Top of Material for the task

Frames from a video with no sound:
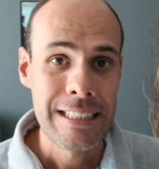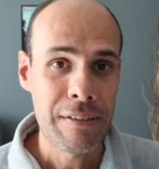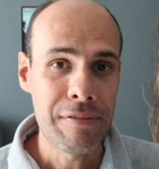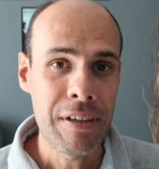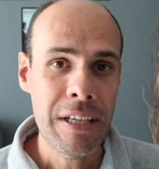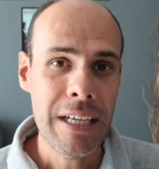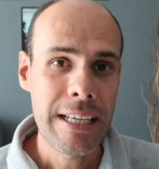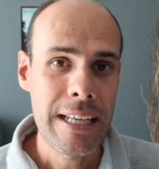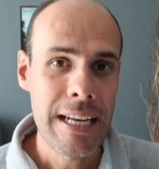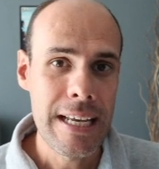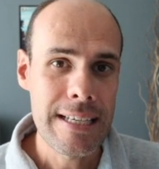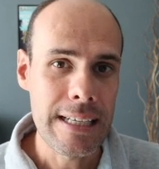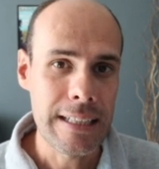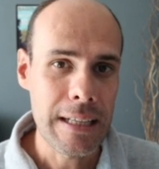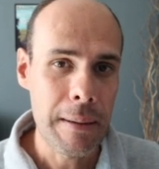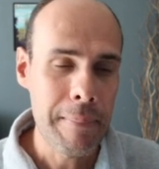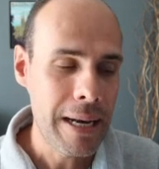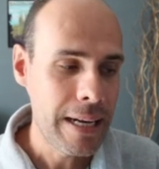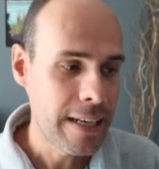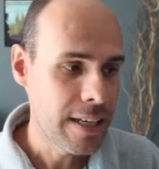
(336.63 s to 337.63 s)
Tá vendo aqui nessa
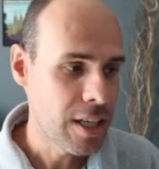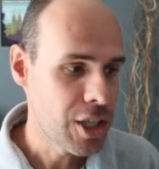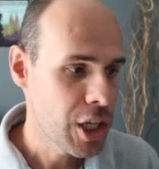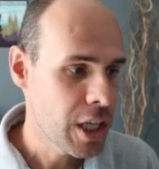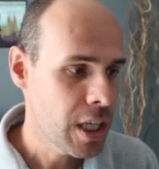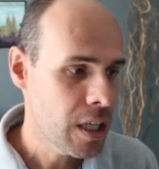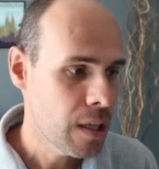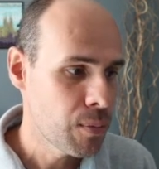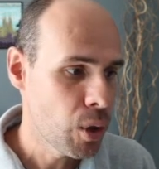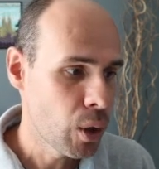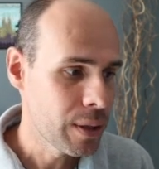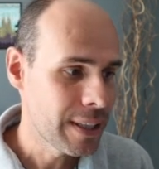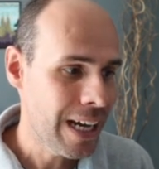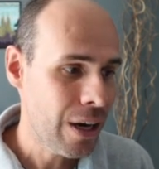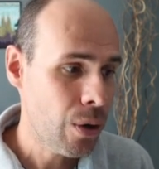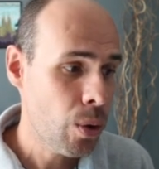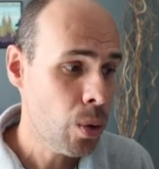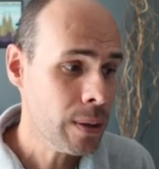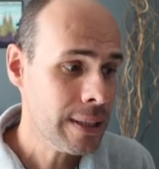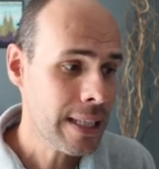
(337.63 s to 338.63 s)
tabelinha de câmbio? Ó, tem
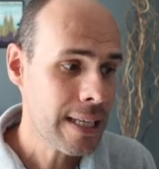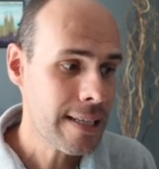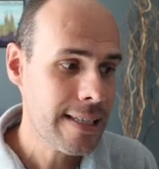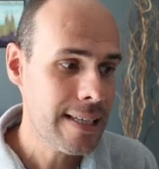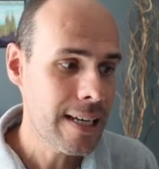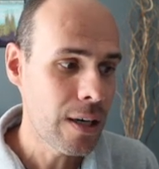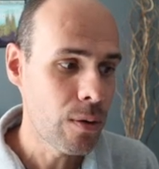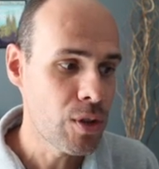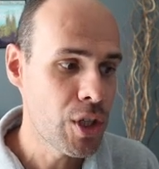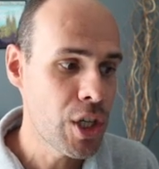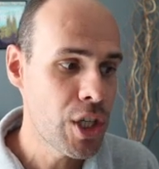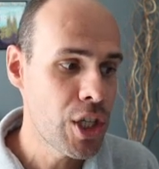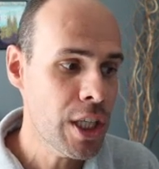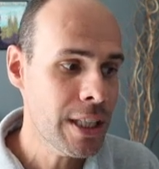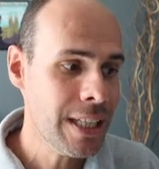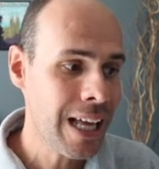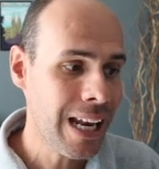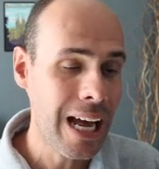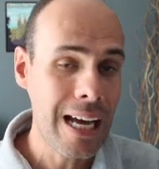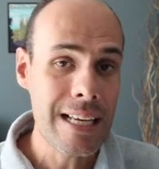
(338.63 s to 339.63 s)
a cotação.
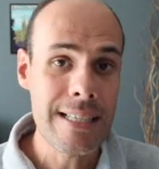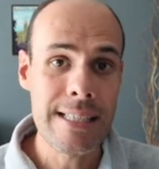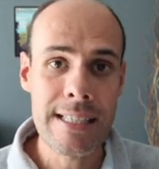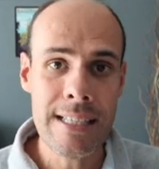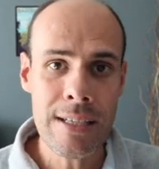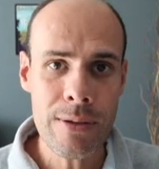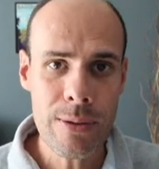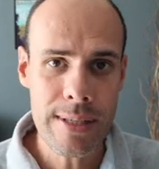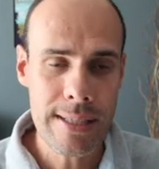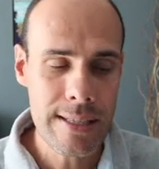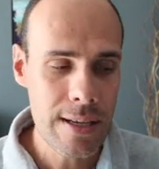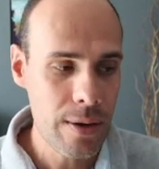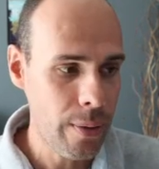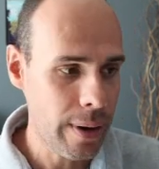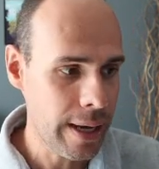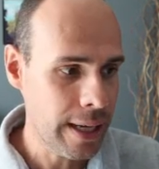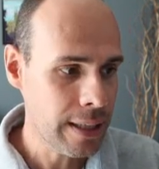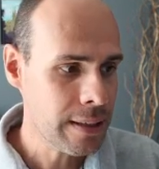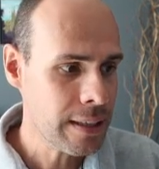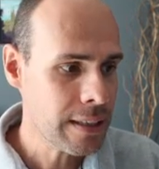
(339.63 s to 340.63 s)
Digita lá
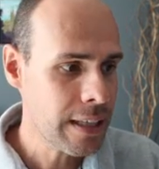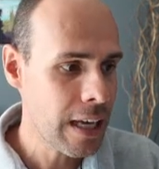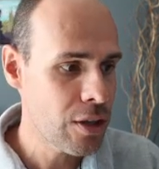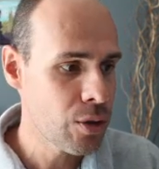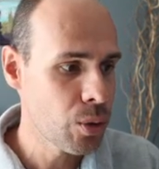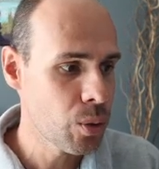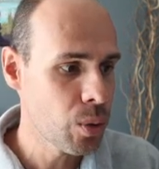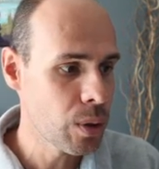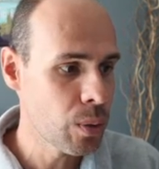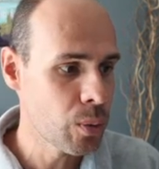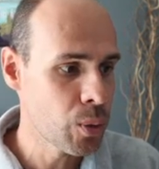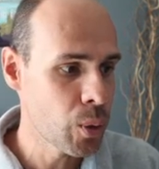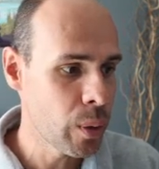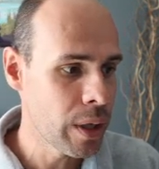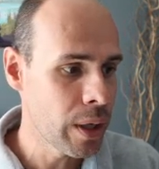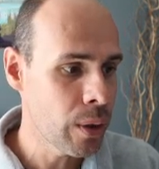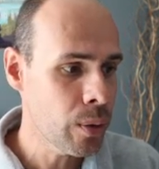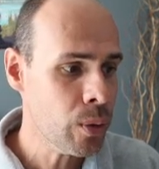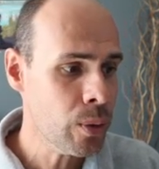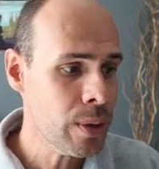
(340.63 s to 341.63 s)
5,50, que é do,
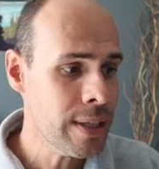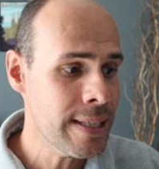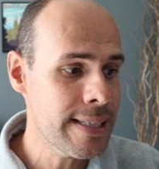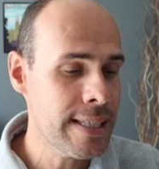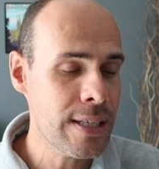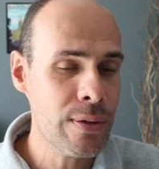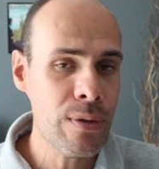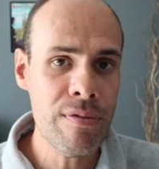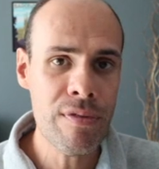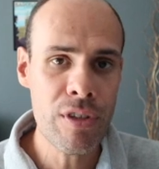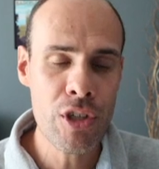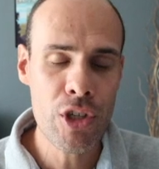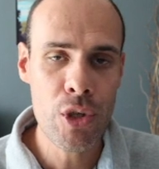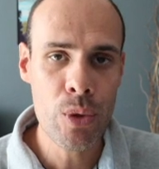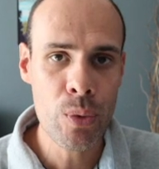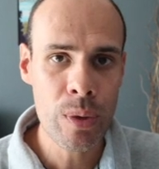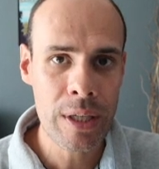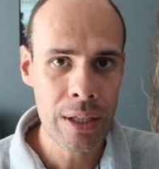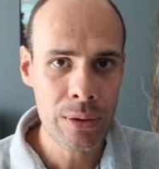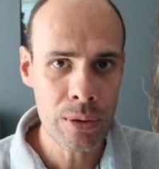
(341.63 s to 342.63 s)
do euro, e
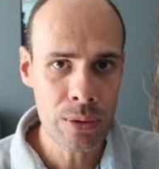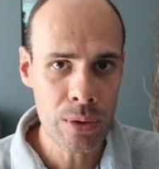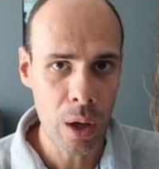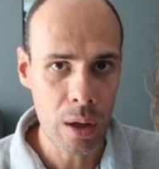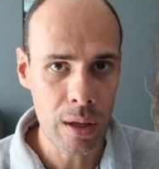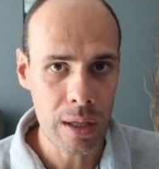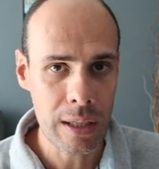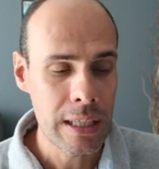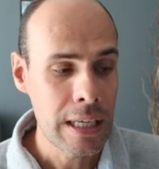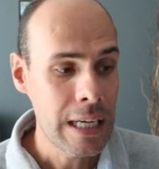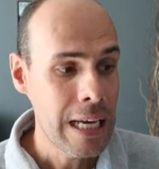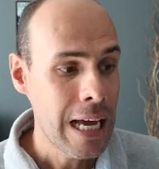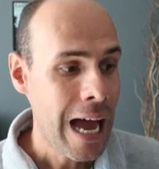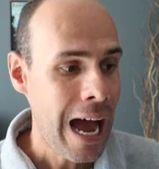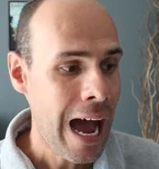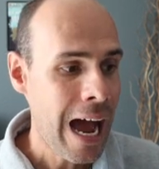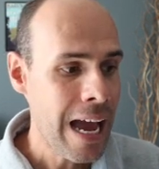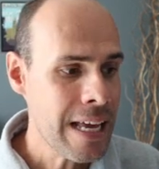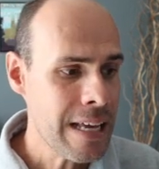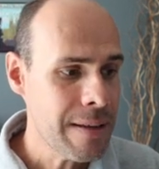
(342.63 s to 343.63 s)
5,21, que é do dólar.
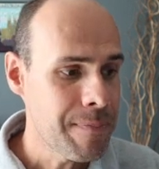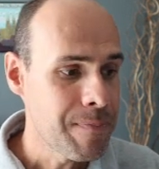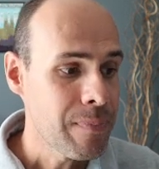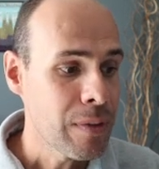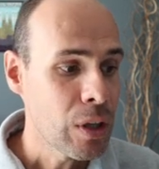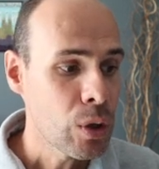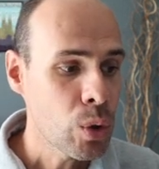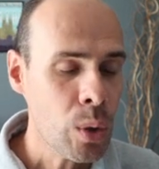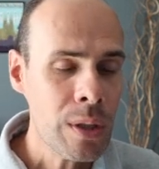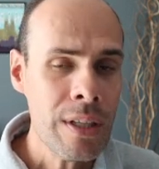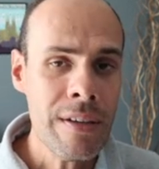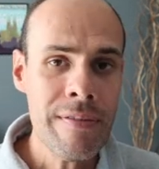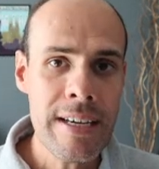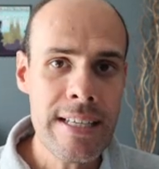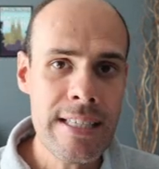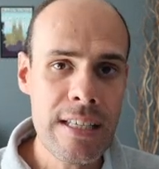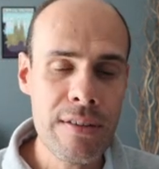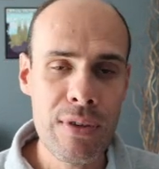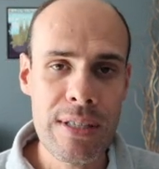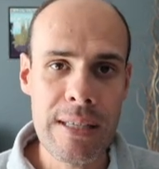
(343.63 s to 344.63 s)
Aí, Toda
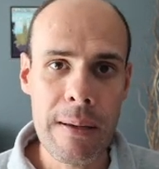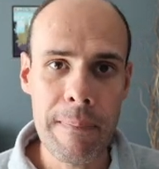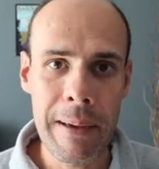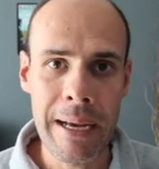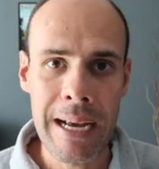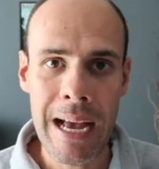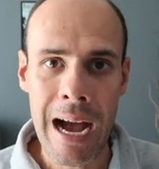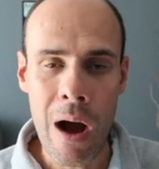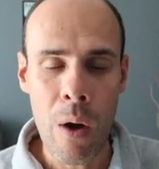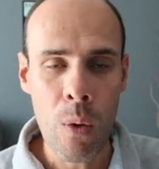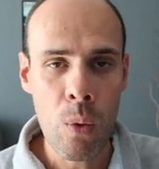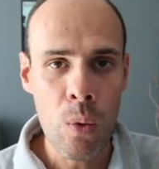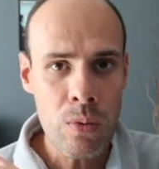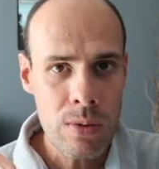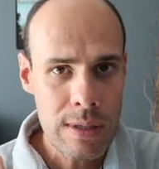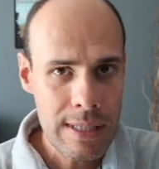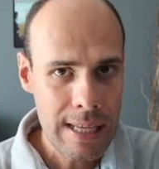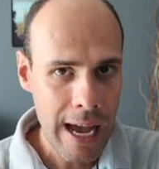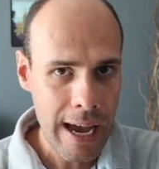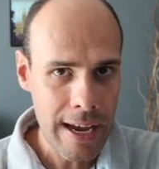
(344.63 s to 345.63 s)
vez que você pegar
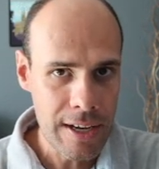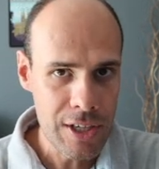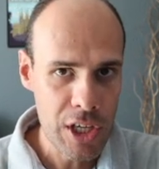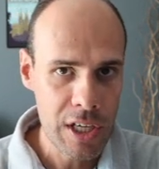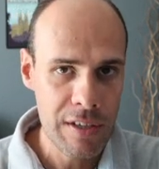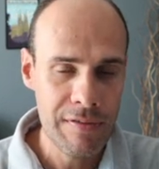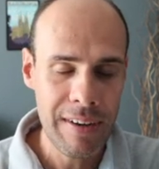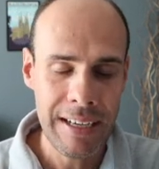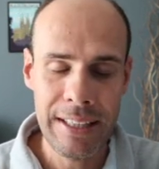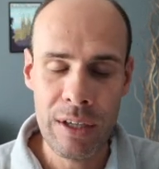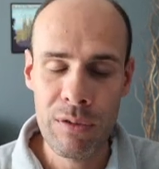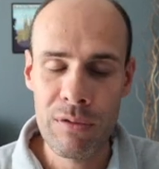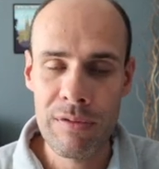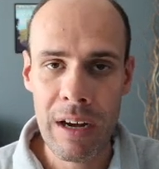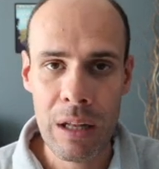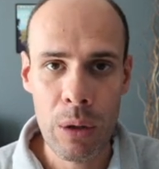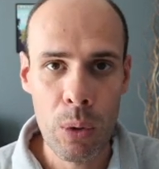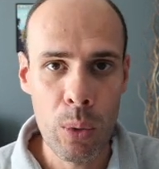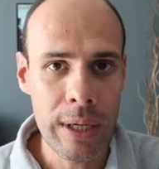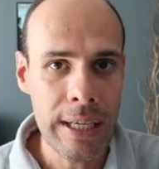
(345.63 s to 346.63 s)
algum site que vai ter um
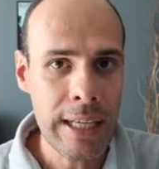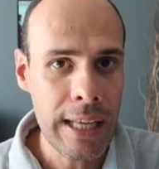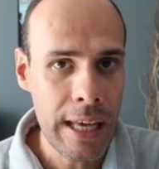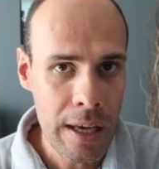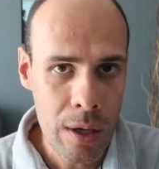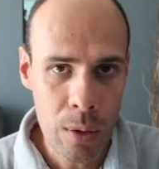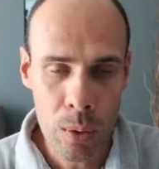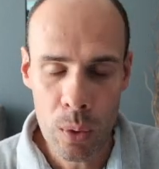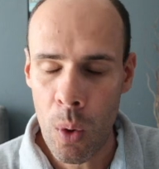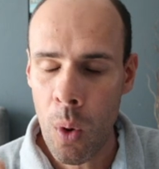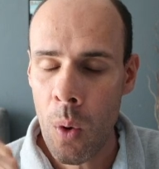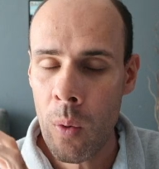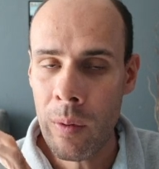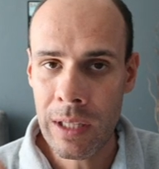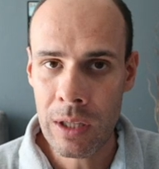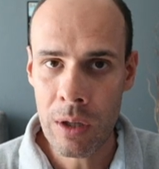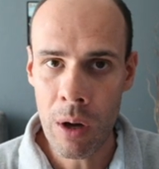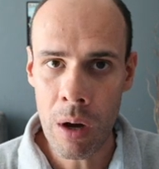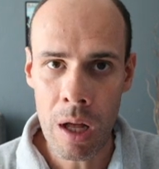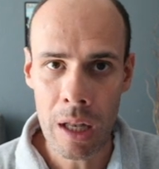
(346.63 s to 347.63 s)
valor em euro ou
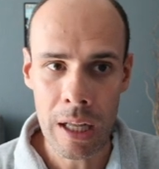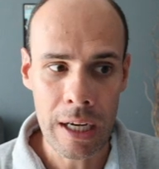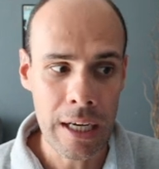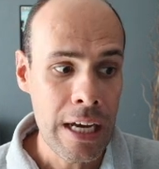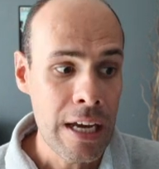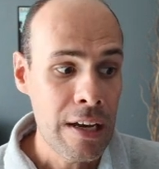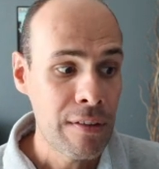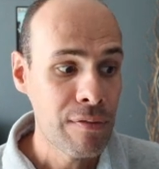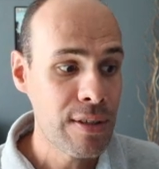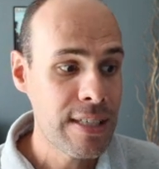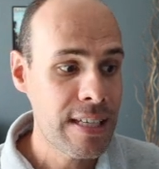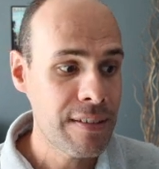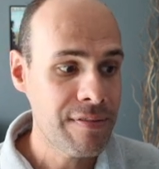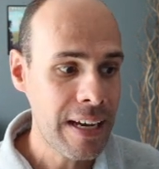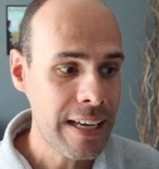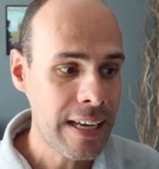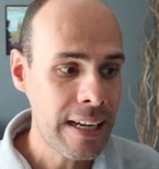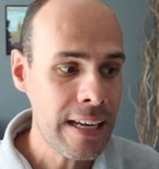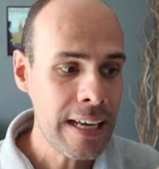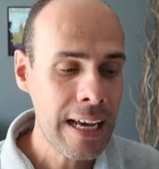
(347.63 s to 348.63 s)
em dólar, você
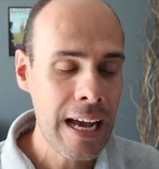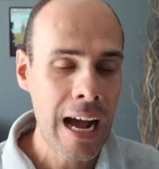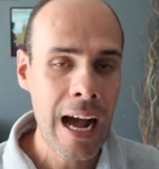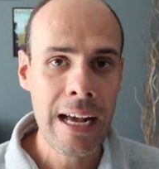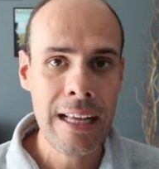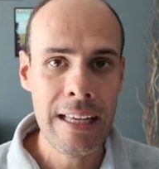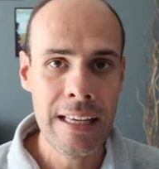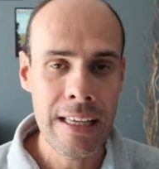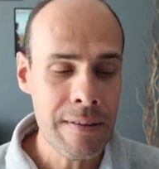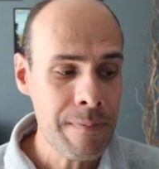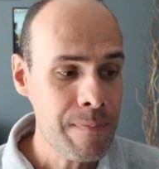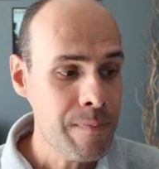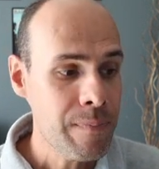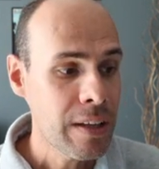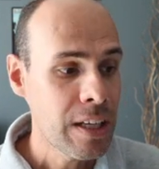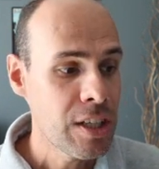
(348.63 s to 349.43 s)
vai clicar aqui,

Bottom of Material for the task

• Exercise goal
Reproduce the listing exactly, but keep its images out of the copy.

• Finished exercise
Frames from a video with no sound:
(336.63 s to 337.63 s)
Tá vendo aqui nessa
(337.63 s to 338.63 s)
tabelinha de câmbio? Ó, tem
(338.63 s to 339.63 s)
a cotação.
(339.63 s to 340.63 s)
Digita lá
(340.63 s to 341.63 s)
5,50, que é do,
(341.63 s to 342.63 s)
do euro, e
(342.63 s to 343.63 s)
5,21, que é do dólar.
(343.63 s to 344.63 s)
Aí, Toda
(344.63 s to 345.63 s)
vez que você pegar
(345.63 s to 346.63 s)
algum site que vai ter um
(346.63 s to 347.63 s)
valor em euro ou
(347.63 s to 348.63 s)
em dólar, você
(348.63 s to 349.43 s)
vai clicar aqui,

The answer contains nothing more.